Erin Goheen Glanville (PhD McMaster) is a Lecturer in the Coordinated Arts Program at UBC. Dr Glanville’s community-engaged scholarship studies the intersection of pedagogy and narrative arts in the field of cultural refugee studies, developing critical-creative approaches for using refugee narratives effectively in educational contexts. From 2017-2019, Dr Glanville held a Social Sciences and Humanities Council Postdoctoral Fellowship in the School of Communication at Simon Fraser University, “Digital Storytelling as a Method for Critical Dialogue on Refugees in Canada.” Out of that research, she began educational media production under the title Worn Words: Renarrative Media. The first multimedia documentary Borderstory can be found at https://vimeo.com/427545591. Welcomestory will be released later this year. Dr Glanville is on the Executive Committee of UBC’s Centre for Migration Studies and is the editor of Countering Displacements: The Creativity and Resilience of Indigenous and Refugee-ed Peoples (U Alberta Press). Other publications include “Refugee Narrative as Pedagogy” in The Routledge Handbook of Refugee Narratives(forthcoming) and “An Intermedial Pedagogy for Sensing Communities of Shared Fate at the Border” (Intermedialities).

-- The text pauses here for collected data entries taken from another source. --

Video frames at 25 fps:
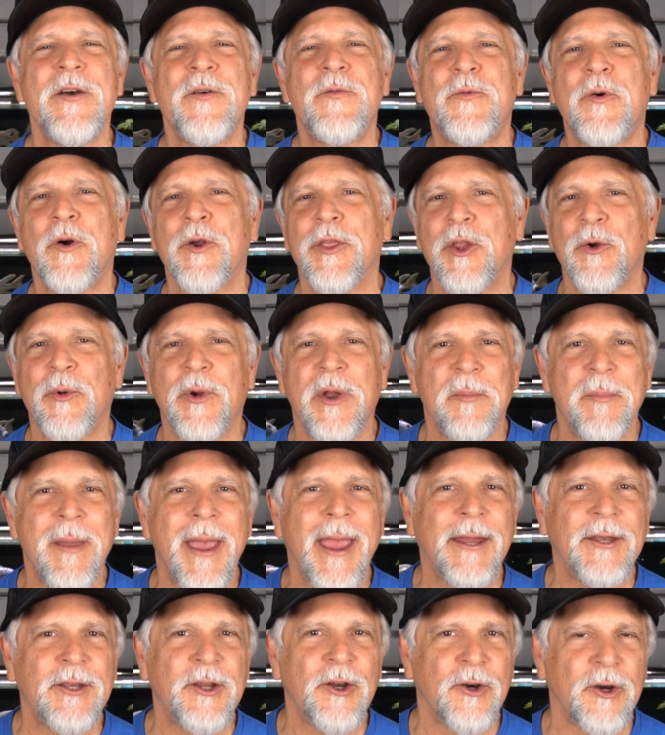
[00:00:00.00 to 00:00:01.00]
for the
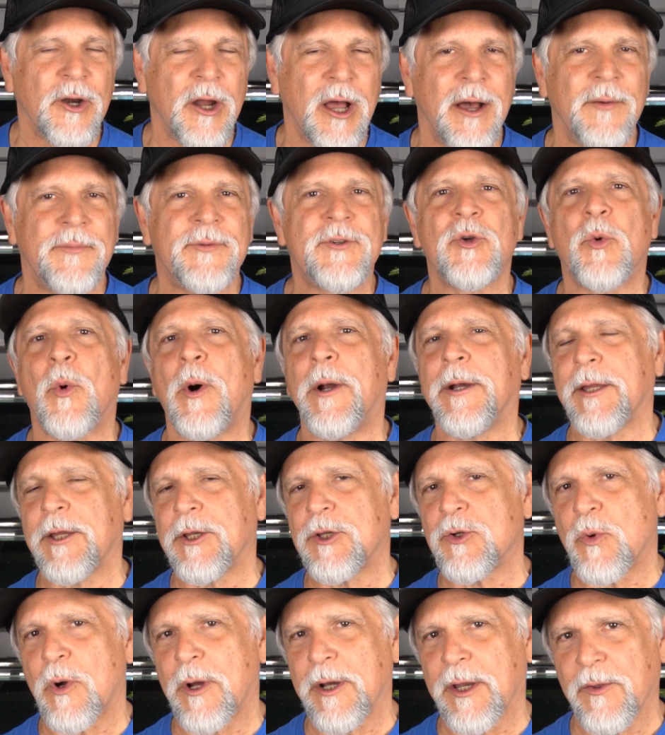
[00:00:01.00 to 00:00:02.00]
remainder of
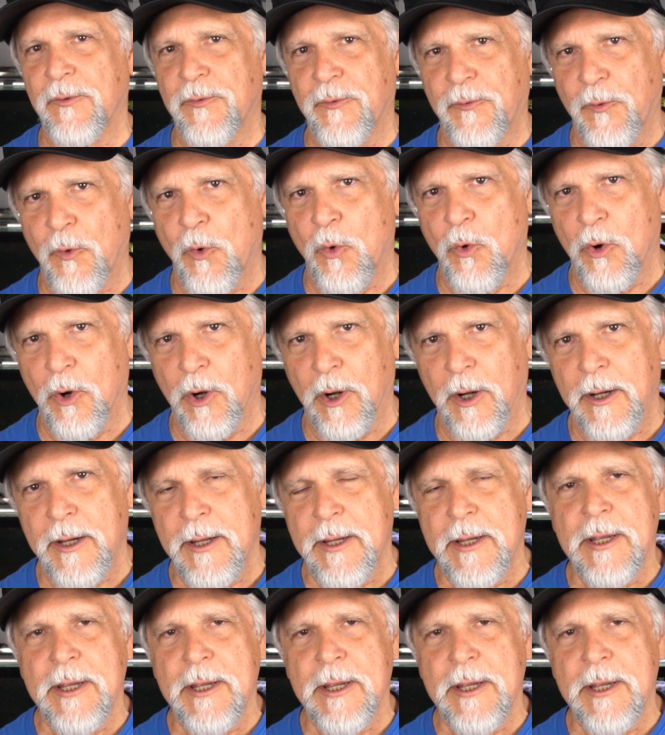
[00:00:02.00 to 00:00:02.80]
2024.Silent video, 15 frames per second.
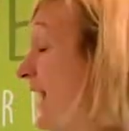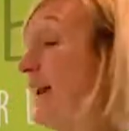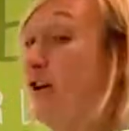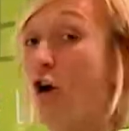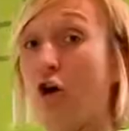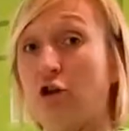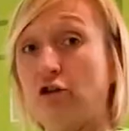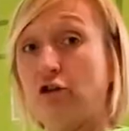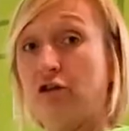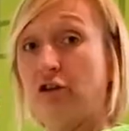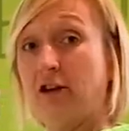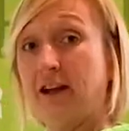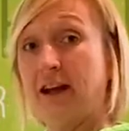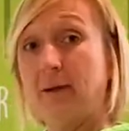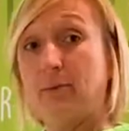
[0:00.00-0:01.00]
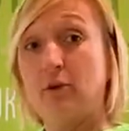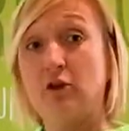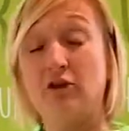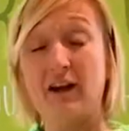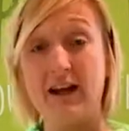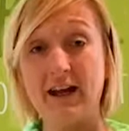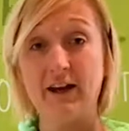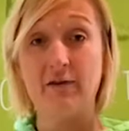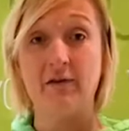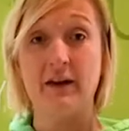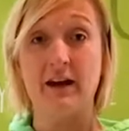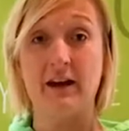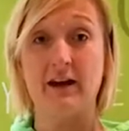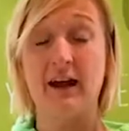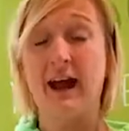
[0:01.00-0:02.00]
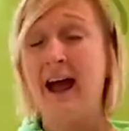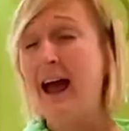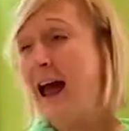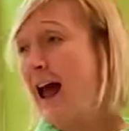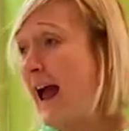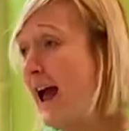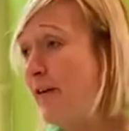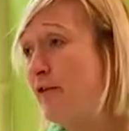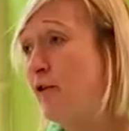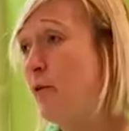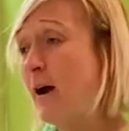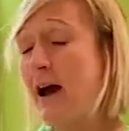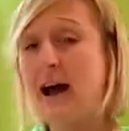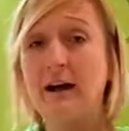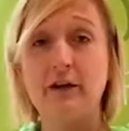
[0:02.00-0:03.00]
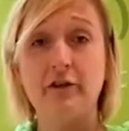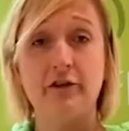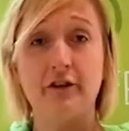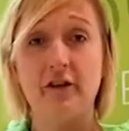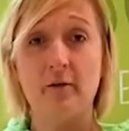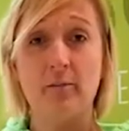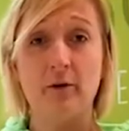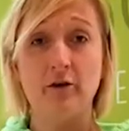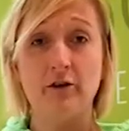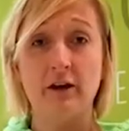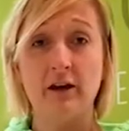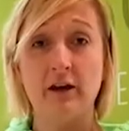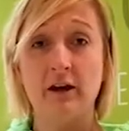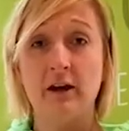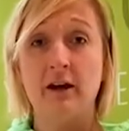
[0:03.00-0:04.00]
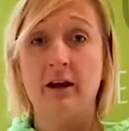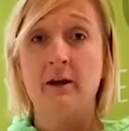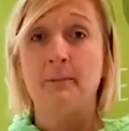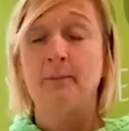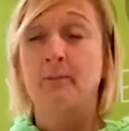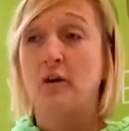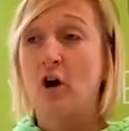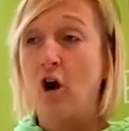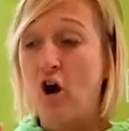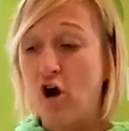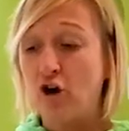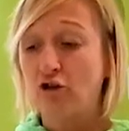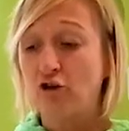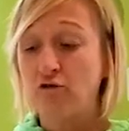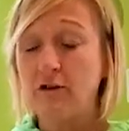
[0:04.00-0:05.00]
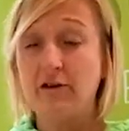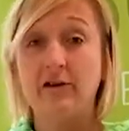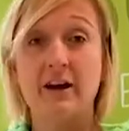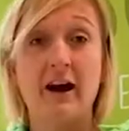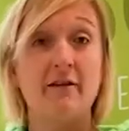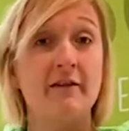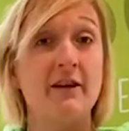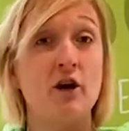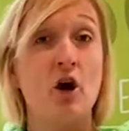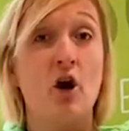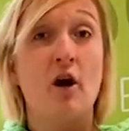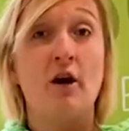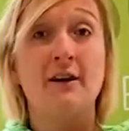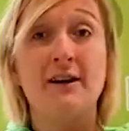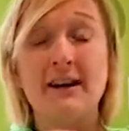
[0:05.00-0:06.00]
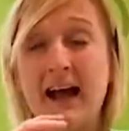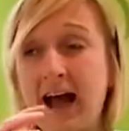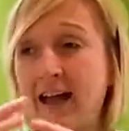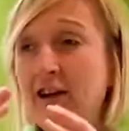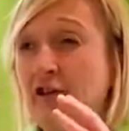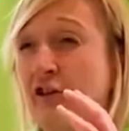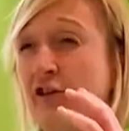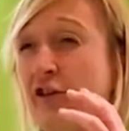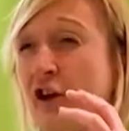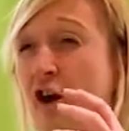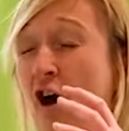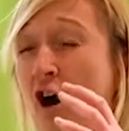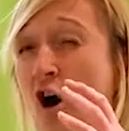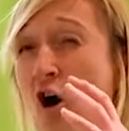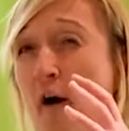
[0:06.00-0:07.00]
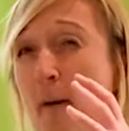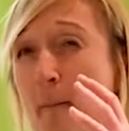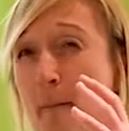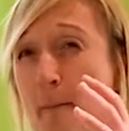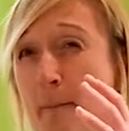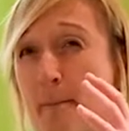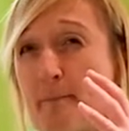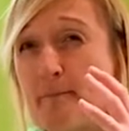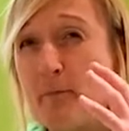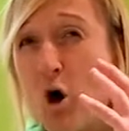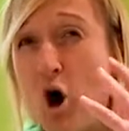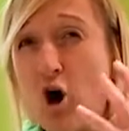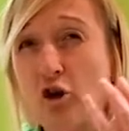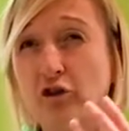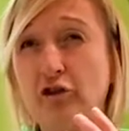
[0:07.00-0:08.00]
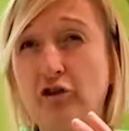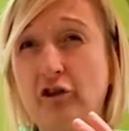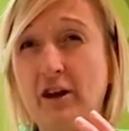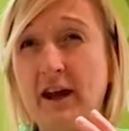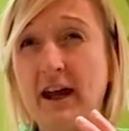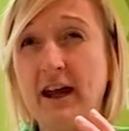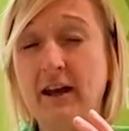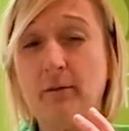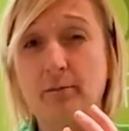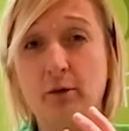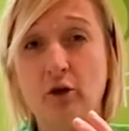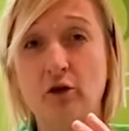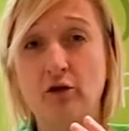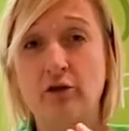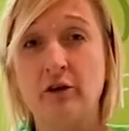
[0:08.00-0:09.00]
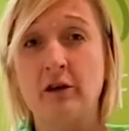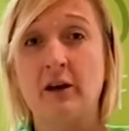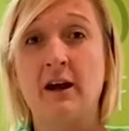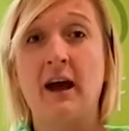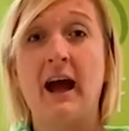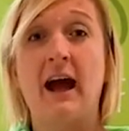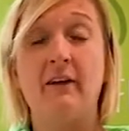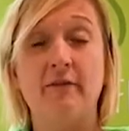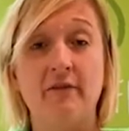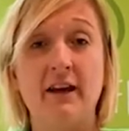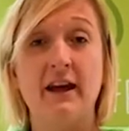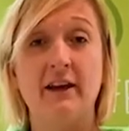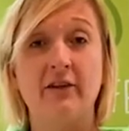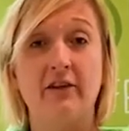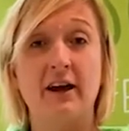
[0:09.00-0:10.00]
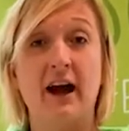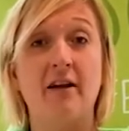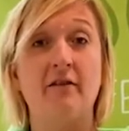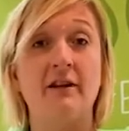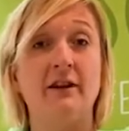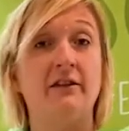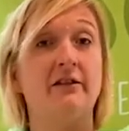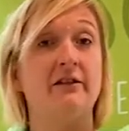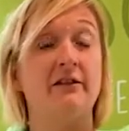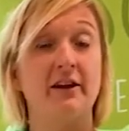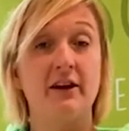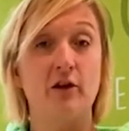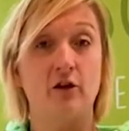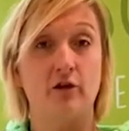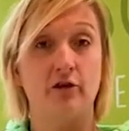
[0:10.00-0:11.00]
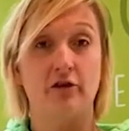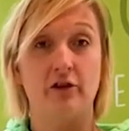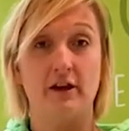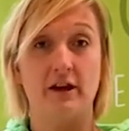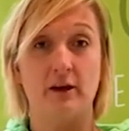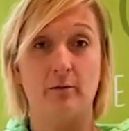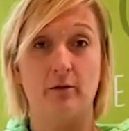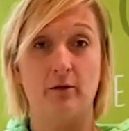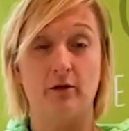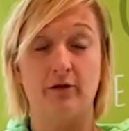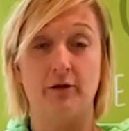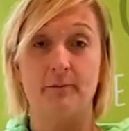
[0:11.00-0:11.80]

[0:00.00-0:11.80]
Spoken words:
and oxygenated blood in a vein. Everywhere else in the body, arteries carry nice oxygenated blood, and veins carry deoxygenated blood.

Dr Glanville also serves on the Board of Directors for Kinbrace Community Society, which is working on a new housing project that will scale up their human-centred support model.

Article

Discomforted Readers and the Cultural Politics of Genre in Lawrence Hill’s The Illegal

Abstract

The Illegal by Lawrence Hill was released September 2015, a particularly discomforting political moment when news of asylum seekers was clearing the front pages and debates about Canada’s global responsibilities were determining a federal election. Because of its publication year, overlapping popular genres, and curious reception, The Illegal opens up a valuable conversation about the relationship between Canadian refugee fiction as popular pedagogy and contested imaginaries of the refugee figure within Canada’s projections of a humanitarian national identity. The novel is a playful speculative political thriller that satirizes the hostility of the global community and the ambivalence of state humanitarianism. A number of readers and reviewers have expressed discomfort with the pairing of popular genre fiction with a refugee thematic. This article analyses the book’s reception in online reviews and shared reading events, against a literary reading of the book through the lens of genre. It notes an interpretive gap and asks what cultural refugee studies can learn from this gap about humanitarian reading publics and Canadian refugee literature.